Dictionary > Traverses

Traverses

traverse
1. To lay in a cross direction; to cross. The parts should be often traversed, or crossed, by the flowing of the folds. (Dryden)
2. To cross by way of opposition; to thwart with obstacles; to obstruct; to bring to naught. I can not but . . . Admit the force of this reasoning, which I yet hope to traverse. (Sir W. Scott)
3. To wander over; to cross in traveling; as, to traverse the habitable globe. What seas you traversed, and what fields you fought. (pope)
4. To pass over and view; to survey carefully. My purpose is to traverse the nature, principles, and properties of this detestable vice ingratitude. (south)
5. To turn to the one side or the other, in order to point in any direction; as, to traverse a cannon.
6. To plane in a direction across the grain of the wood; as, to traverse a board.

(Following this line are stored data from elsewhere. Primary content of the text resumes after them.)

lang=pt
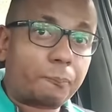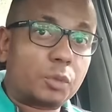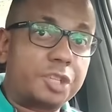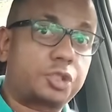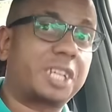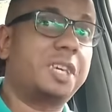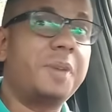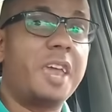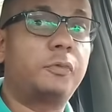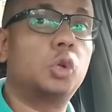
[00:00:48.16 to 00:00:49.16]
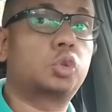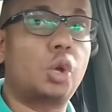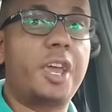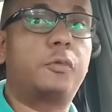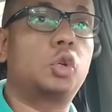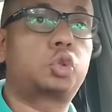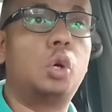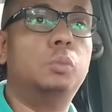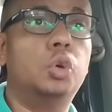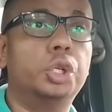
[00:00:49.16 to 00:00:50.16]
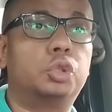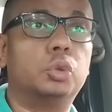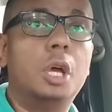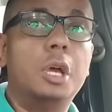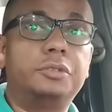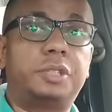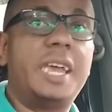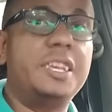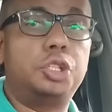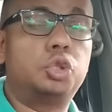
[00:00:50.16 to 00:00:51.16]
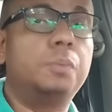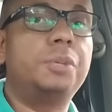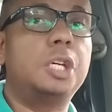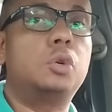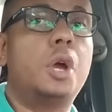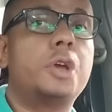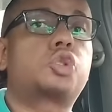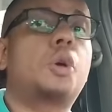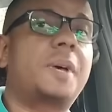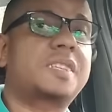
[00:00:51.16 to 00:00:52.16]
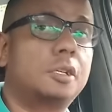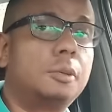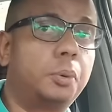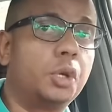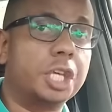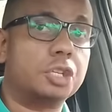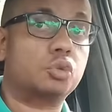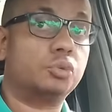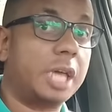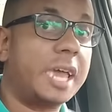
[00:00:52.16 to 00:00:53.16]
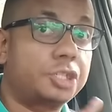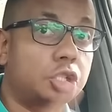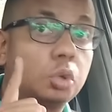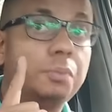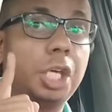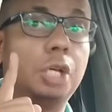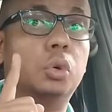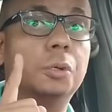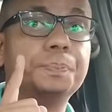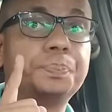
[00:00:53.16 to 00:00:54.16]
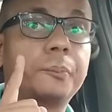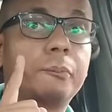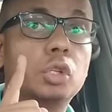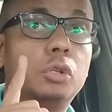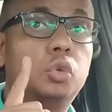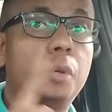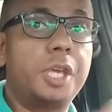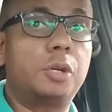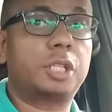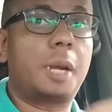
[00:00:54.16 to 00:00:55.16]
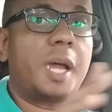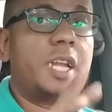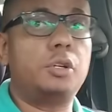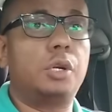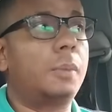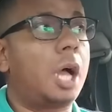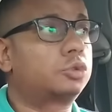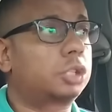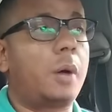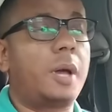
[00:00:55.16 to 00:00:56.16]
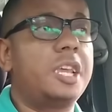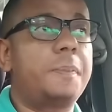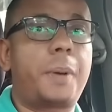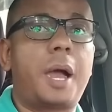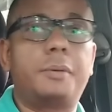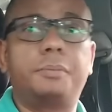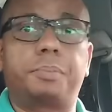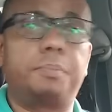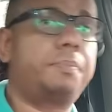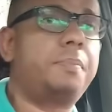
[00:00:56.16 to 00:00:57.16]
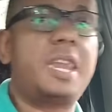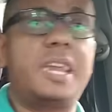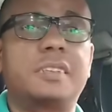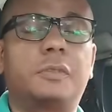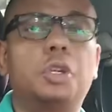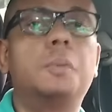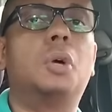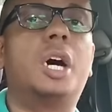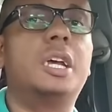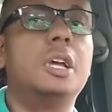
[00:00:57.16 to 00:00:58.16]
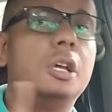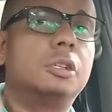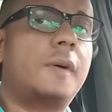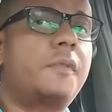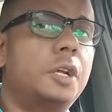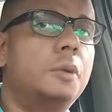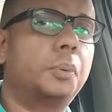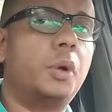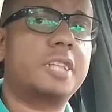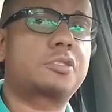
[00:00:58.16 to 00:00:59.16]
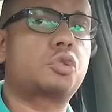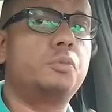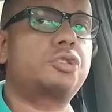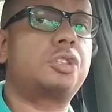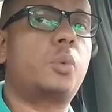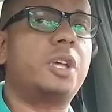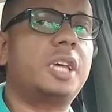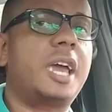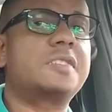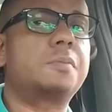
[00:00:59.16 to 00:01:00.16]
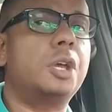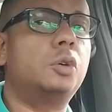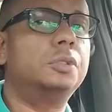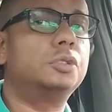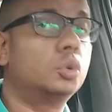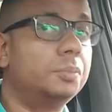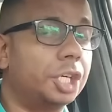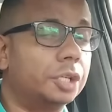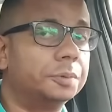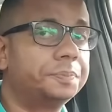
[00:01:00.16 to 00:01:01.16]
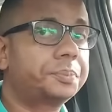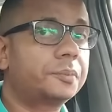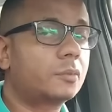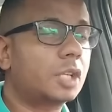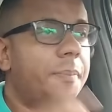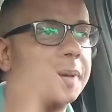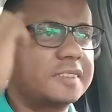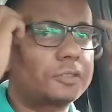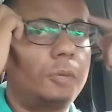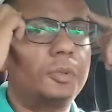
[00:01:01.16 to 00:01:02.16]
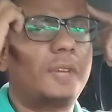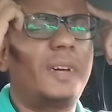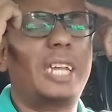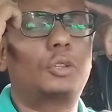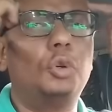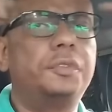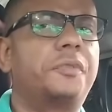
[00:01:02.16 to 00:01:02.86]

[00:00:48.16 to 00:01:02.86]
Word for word: Isso aqui me revoltou e revoltou muito. Desde domingo eu estou passando por isso. Desde domingo. Domingo trabalhei normal, tal, ali, pá, beleza, fui embora. Tava falando pro Edson, sumiu 50 reais meu, mano, domingo. Aí beleza, como eu tava na dúvida,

7. To deny formally, as what the opposite party has alleged. When the plaintiff or defendant advances new matter, he avers it to be true, and traverses what the other party has affirmed. To traverse an indictment or an office is to deny it. And save the expense of long litigious laws, Where suits are traversed, and so little won That he who conquers is but last undone. (Dryden) To traverse a yard, to brace it fore and aft.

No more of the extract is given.